_DIRECTIONS:_ Output, without alteration, the first line of the entries and each line after it, stopping with the line that contains "[00:08:29.89 to 00:08:30.98]".

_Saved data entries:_
##############################

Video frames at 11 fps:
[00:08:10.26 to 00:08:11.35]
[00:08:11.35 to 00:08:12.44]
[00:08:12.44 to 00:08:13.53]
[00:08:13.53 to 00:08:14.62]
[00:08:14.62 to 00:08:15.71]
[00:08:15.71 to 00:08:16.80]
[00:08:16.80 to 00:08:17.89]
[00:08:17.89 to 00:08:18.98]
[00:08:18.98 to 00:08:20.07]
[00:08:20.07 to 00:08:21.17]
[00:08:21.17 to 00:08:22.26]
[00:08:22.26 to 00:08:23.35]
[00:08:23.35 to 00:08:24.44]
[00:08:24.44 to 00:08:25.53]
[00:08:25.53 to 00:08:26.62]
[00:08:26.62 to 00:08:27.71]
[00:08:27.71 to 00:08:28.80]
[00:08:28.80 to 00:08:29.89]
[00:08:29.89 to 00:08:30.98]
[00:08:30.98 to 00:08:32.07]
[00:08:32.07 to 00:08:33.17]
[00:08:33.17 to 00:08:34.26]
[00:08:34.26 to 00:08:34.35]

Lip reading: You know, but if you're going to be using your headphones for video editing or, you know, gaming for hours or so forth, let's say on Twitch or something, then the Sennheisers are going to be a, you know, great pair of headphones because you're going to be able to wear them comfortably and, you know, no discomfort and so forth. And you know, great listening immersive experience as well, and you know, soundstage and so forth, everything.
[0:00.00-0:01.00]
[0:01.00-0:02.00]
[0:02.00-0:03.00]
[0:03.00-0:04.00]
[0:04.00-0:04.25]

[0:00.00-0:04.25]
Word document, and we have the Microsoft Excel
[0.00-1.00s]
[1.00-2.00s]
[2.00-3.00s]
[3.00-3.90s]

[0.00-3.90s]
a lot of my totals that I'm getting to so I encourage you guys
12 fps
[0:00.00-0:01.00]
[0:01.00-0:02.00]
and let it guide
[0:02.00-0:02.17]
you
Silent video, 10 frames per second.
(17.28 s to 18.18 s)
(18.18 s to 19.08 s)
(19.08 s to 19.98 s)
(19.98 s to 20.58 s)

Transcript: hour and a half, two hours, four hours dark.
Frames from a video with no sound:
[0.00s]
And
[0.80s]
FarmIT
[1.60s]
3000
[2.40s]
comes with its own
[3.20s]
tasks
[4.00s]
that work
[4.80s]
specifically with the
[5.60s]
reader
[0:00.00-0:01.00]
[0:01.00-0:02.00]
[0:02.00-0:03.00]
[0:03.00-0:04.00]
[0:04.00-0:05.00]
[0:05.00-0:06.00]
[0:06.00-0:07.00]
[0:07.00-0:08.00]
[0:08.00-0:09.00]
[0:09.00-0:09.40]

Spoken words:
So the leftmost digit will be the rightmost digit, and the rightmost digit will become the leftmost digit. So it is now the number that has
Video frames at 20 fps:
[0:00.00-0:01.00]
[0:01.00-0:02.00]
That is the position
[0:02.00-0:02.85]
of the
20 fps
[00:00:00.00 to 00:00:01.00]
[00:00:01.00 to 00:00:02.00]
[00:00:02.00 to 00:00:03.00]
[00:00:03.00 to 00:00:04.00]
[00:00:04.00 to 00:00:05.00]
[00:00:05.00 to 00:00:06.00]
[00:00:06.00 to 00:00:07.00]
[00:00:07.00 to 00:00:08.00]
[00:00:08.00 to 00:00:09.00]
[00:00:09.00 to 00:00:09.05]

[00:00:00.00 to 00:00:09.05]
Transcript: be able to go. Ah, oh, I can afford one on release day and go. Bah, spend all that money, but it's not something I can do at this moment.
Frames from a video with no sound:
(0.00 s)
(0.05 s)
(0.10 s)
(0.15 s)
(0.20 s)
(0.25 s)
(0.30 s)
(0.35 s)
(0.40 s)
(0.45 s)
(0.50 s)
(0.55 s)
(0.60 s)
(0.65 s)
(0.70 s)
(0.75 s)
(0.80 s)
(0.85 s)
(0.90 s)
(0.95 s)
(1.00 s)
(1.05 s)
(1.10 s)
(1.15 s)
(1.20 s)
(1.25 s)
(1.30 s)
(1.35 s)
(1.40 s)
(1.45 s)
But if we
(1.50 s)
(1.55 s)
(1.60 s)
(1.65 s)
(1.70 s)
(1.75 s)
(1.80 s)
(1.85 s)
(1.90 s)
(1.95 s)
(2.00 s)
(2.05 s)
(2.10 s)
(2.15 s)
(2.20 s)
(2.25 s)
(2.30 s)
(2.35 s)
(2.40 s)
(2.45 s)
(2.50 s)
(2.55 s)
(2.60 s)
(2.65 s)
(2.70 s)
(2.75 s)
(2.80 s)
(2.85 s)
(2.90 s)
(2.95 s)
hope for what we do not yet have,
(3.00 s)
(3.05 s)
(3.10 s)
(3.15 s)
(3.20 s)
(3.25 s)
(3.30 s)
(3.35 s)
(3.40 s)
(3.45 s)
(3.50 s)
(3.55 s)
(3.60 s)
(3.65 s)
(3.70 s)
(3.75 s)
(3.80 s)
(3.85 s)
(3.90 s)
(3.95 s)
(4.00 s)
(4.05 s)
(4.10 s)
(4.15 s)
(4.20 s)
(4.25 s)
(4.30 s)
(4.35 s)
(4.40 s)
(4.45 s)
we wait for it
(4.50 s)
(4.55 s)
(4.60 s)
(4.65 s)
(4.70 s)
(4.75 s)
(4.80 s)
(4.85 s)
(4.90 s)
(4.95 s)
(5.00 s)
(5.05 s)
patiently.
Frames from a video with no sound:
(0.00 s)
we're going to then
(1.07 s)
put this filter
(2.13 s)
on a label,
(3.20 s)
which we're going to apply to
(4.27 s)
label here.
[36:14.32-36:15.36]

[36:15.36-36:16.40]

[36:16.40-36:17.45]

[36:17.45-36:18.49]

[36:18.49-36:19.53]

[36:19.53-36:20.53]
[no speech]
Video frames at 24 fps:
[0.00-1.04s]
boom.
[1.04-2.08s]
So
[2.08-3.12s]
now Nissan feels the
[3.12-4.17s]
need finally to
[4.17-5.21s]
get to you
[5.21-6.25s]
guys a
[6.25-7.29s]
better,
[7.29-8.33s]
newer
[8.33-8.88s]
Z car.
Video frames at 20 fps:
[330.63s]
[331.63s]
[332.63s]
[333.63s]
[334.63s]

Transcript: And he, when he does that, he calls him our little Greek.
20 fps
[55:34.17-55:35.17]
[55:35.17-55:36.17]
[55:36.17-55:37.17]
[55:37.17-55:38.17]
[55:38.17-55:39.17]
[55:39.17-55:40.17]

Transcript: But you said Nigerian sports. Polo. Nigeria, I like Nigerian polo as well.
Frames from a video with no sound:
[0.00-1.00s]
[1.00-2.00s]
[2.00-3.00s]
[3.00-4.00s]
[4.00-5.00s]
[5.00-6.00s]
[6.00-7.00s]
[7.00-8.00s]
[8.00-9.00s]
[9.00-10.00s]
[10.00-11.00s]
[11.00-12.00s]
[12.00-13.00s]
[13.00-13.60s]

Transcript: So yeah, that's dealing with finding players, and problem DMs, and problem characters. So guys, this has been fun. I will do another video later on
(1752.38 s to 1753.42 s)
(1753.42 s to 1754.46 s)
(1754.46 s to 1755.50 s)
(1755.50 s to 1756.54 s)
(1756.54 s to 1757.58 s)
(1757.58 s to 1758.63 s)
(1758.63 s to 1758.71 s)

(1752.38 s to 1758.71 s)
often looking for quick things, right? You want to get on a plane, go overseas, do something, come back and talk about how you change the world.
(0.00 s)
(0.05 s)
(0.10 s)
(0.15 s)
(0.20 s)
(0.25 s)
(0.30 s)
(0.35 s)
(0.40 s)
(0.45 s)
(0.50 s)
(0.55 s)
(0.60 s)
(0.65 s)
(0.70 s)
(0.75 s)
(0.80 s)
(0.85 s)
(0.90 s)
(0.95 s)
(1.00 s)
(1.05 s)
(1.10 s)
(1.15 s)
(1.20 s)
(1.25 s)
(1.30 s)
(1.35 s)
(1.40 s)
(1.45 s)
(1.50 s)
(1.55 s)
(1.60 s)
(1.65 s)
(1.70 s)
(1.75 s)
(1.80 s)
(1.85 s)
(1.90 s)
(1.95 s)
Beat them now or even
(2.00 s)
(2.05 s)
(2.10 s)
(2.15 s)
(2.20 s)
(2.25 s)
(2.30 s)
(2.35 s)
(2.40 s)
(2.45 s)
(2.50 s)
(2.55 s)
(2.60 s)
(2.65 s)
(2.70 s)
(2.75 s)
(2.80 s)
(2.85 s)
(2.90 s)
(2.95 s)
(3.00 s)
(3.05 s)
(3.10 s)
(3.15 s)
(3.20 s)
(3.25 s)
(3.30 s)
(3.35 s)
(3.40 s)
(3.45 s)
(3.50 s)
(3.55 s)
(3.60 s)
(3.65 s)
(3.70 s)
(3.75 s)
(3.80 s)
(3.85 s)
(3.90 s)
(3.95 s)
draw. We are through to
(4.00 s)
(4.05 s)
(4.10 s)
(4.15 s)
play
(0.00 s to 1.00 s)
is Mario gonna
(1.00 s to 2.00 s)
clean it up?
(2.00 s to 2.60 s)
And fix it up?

##############################

_RESPONSE AREA:_
Video frames at 11 fps:
[00:08:10.26 to 00:08:11.35]
[00:08:11.35 to 00:08:12.44]
[00:08:12.44 to 00:08:13.53]
[00:08:13.53 to 00:08:14.62]
[00:08:14.62 to 00:08:15.71]
[00:08:15.71 to 00:08:16.80]
[00:08:16.80 to 00:08:17.89]
[00:08:17.89 to 00:08:18.98]
[00:08:18.98 to 00:08:20.07]
[00:08:20.07 to 00:08:21.17]
[00:08:21.17 to 00:08:22.26]
[00:08:22.26 to 00:08:23.35]
[00:08:23.35 to 00:08:24.44]
[00:08:24.44 to 00:08:25.53]
[00:08:25.53 to 00:08:26.62]
[00:08:26.62 to 00:08:27.71]
[00:08:27.71 to 00:08:28.80]
[00:08:28.80 to 00:08:29.89]
[00:08:29.89 to 00:08:30.98]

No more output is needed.